Экспроприация земли не была проблемой, когда строительство велось на деньги самого государства: оно могло отчуждать земли для своих потребностей – как поступало и прежде, при сооружении каналов и крепостей. Из 74 млн рублей, истраченных на постройку железной дороги из Москвы в Петербург, на отчуждение земли ушло всего 1,15 млн[394]
. Однако правительство не намеревалось забирать в свои руки железнодорожный бизнес: в 1845–1855 годах Железнодорожный комитет рассмотрел и одобрил десятки заявок частных компаний (хотя ни один из одобренных проектов так и не был реализован). При обсуждении этих проектов комитет установил ряд принципов, связанных с правом отчуждения и соответствующими требованиями. Отчуждение земли считалось привилегией государства, и только те компании, которые собирались строить железные дороги «государственного значения», могли получить статус «казенных работ». Право отчуждения даровалось отнюдь не автоматически, по крайней мере в первые годы железнодорожного планирования: в 1846 году при рассмотрении проекта железной дороги Санкт-Петербург – Кронштадт[395] несколько членов комитета усомнились в «государственном значении» предложенной линии, а соответственно, в том, что выдача права на экспроприацию будет законной: «Лучше не иметь вовсе этого прихотливого сооружения, нежели допустить меру, несправедливую на счет чужой собственности»[396]. Отказ в даровании права на экспроприацию означал запрет на строительство данной линии.В 1860–1880‐х годах государство обеспечило обширные возможности для частного железнодорожного строительства.
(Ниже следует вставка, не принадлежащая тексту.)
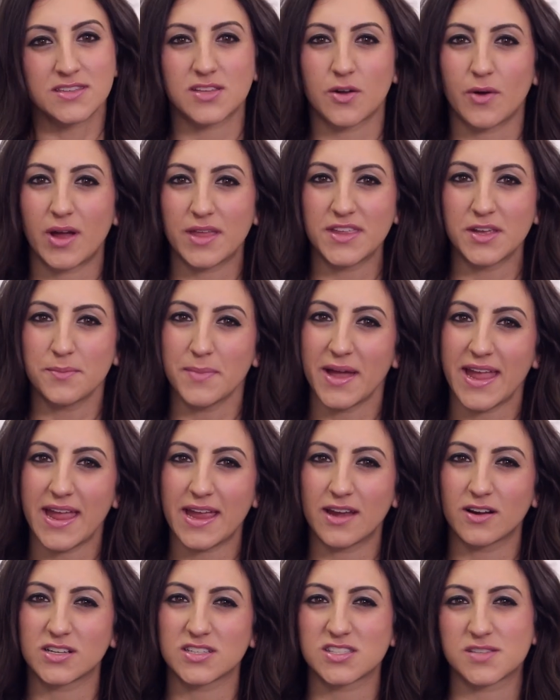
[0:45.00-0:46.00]
So I think my
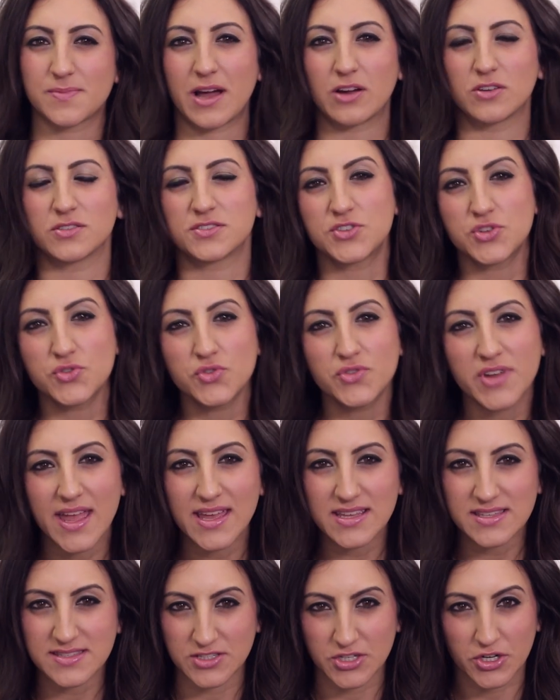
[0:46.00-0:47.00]
hair is about two
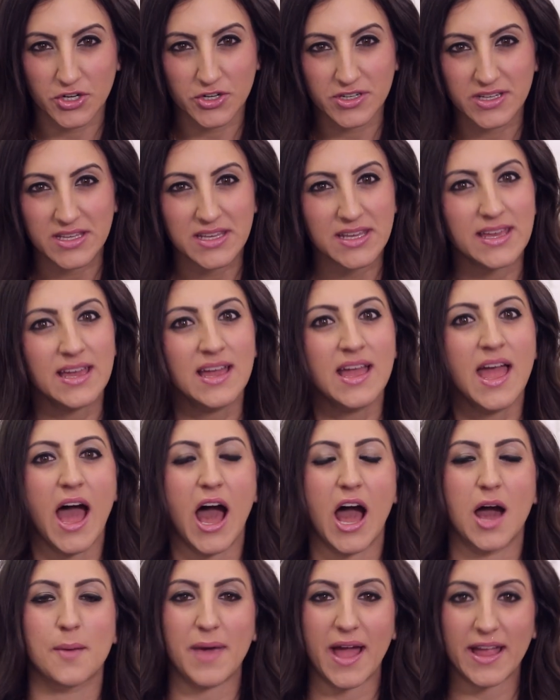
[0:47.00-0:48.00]
days dirty.
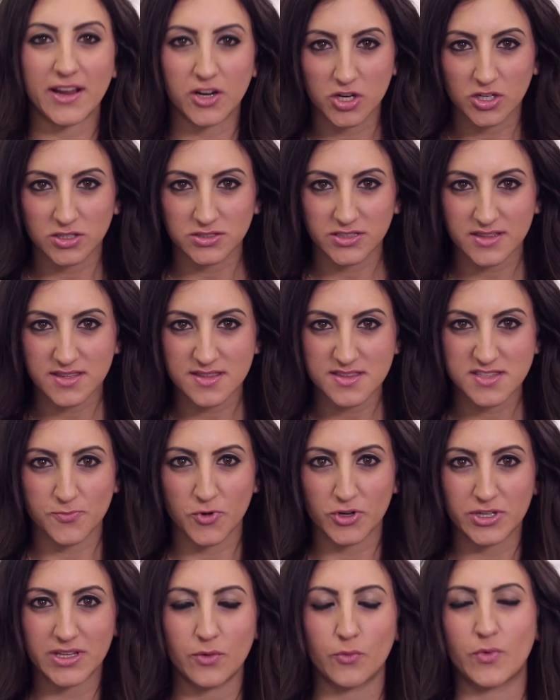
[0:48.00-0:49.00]
Um, I curled it this
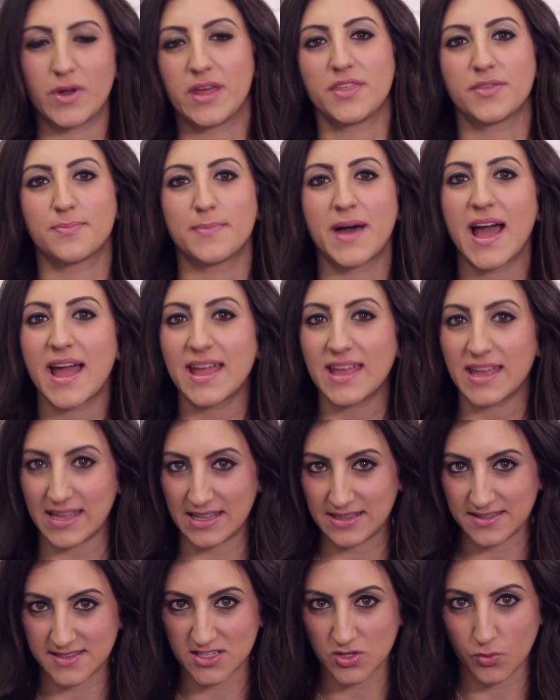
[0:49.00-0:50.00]
morning with my
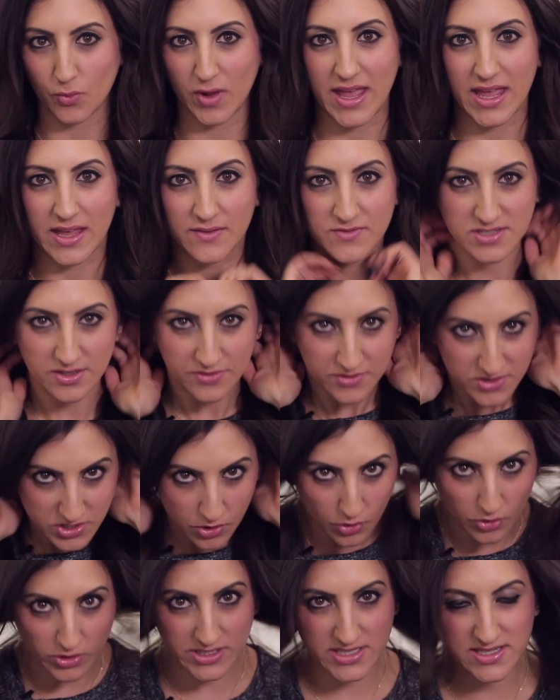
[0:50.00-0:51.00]
InstaWave, so there's
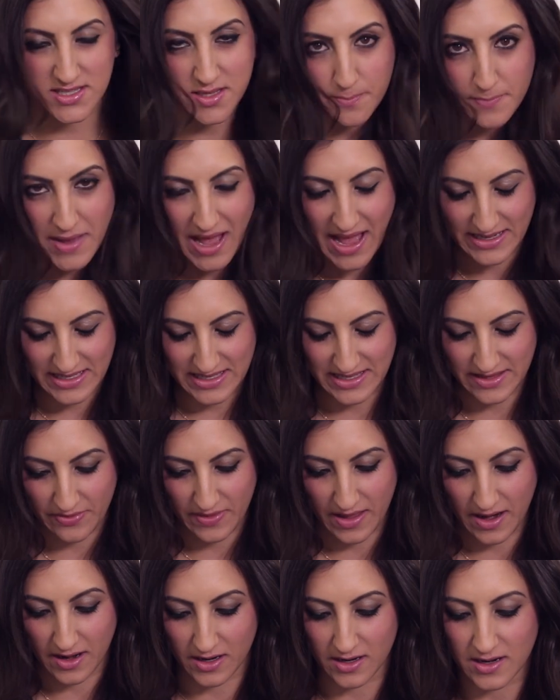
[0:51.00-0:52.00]
already some body in
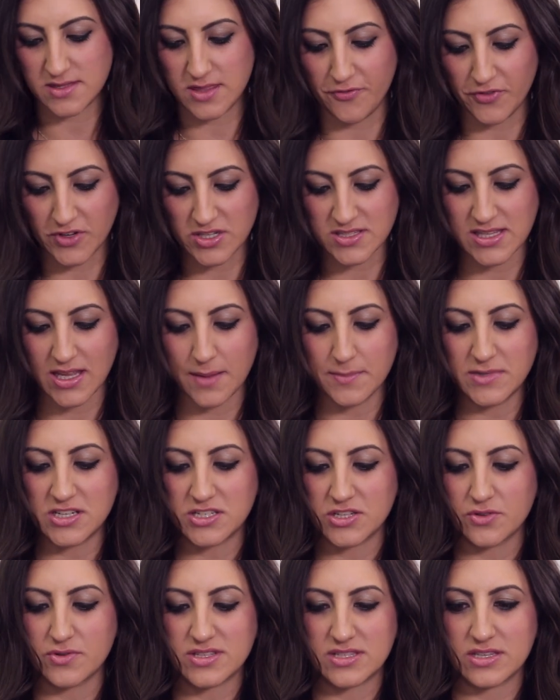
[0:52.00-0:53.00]
there. The first thing I'm gonna
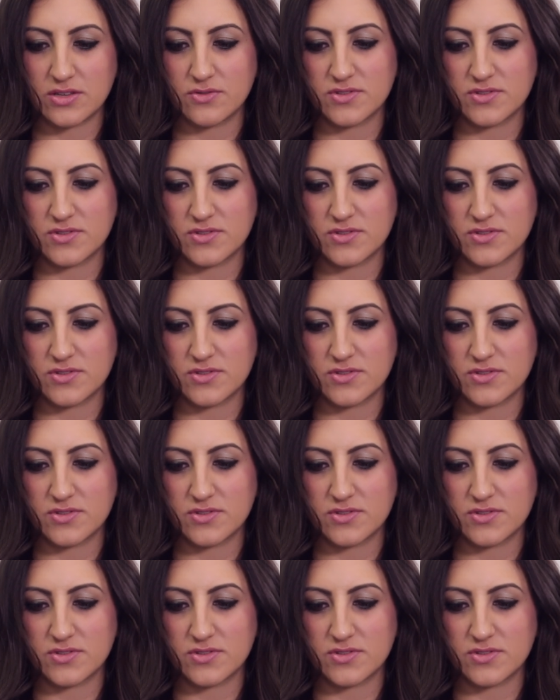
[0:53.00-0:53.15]
do is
Сорока трем акционерным обществам были выданы концессии на сооружение пятидесяти трех железных дорог общей протяженностью в 15 тыс. верст[397]
. Государственные концепции предполагали и выдачу соответствующей привилегии на отчуждение земель. Отказывая в экспроприации для других целей, правительство по-прежнему считало железнодорожное строительство делом чрезвычайного государственного значения. Собственно говоря, более 90 % всех отчуждений земли было произведено в рамках строительства железных дорог, которое считалось единственным начинанием, осуществляемым ради «общественного блага» (оставшиеся 10 % отчужденных земель предназначались для устройства городских улиц, кладбищ и военных объектов).В 1870‐е и 1880‐е годы земля была относительно дешева и большинство владельцев расставалось со своей собственностью без всяких возражений[398]
. В конце 1880‐х годов одновременно с ростом темпов строительства начала расти и цена на землю. В 1870‐х годах большинство дел об экспроприации заканчивалось полюбовными соглашениями, но в 1880‐е и 1890‐е такие соглашения стали редкостью[399]. В результате владельцы жаловались, что порой у них уходило много лет на то, чтобы добиться компенсации за отчужденную собственность, так как железные дороги с дозволения императора могли отбирать себе земли еще до того, как была проведена процедура оценки[400]. Железнодорожные предприниматели сетовали на то, что волокита ввергала их в серьезные убытки и давала владельцам недвижимости возможность выдвигать фантастические требования[401]. Крестьянские общества запрашивали по 12 тыс. рублей за десятину плохой пахотной земли, а владельцы жалких лачуг в городах требовали от железнодорожных предпринимателей по тысяче рублей за свою собственность[402].Как отмечали современники, в большинстве случаев местные оценочные комиссии поддерживали даже чрезмерные требования частных собственников[403]
. Суммы, уплаченные за земли, экспроприированные под строительство железных дорог, в среднем могли в четыре раза превышать нормальные рыночные цены[404]. Владельцы отчужденных земель считали систему экспроприации такой же несправедливой, как и предприниматели[405], однако от промышленников, упрекавших государство в неспособности воздействовать на наглых землевладельцев, поступало больше жалоб, чем от частных собственников. В итоге упорное сопротивление со стороны частных землевладельцев и их непомерные запросы стали восприниматься как главное препятствие на пути к прогрессу. В рамках этого подхода негибкость института частной собственности превратилась в проблему, а в упрощенном процессе экспроприации усматривали двигатель экономического развития. Анонимный автор изданной в 1914 году брошюры ссылался на пример Османской империи, где «государственная власть совершенно не вооружена действительным правом экспроприации на общеполезные нужды», вследствие чего «никакое серьезное экономическое развитие» оказалось «немыслимо». «Фантастическая извилистость» железных дорог в Турции свидетельствовала о слабости султанской власти и отсутствии «в дикой стране каких бы то ни было признаков права государственной экспроприации на общеполезные сооружения»[406].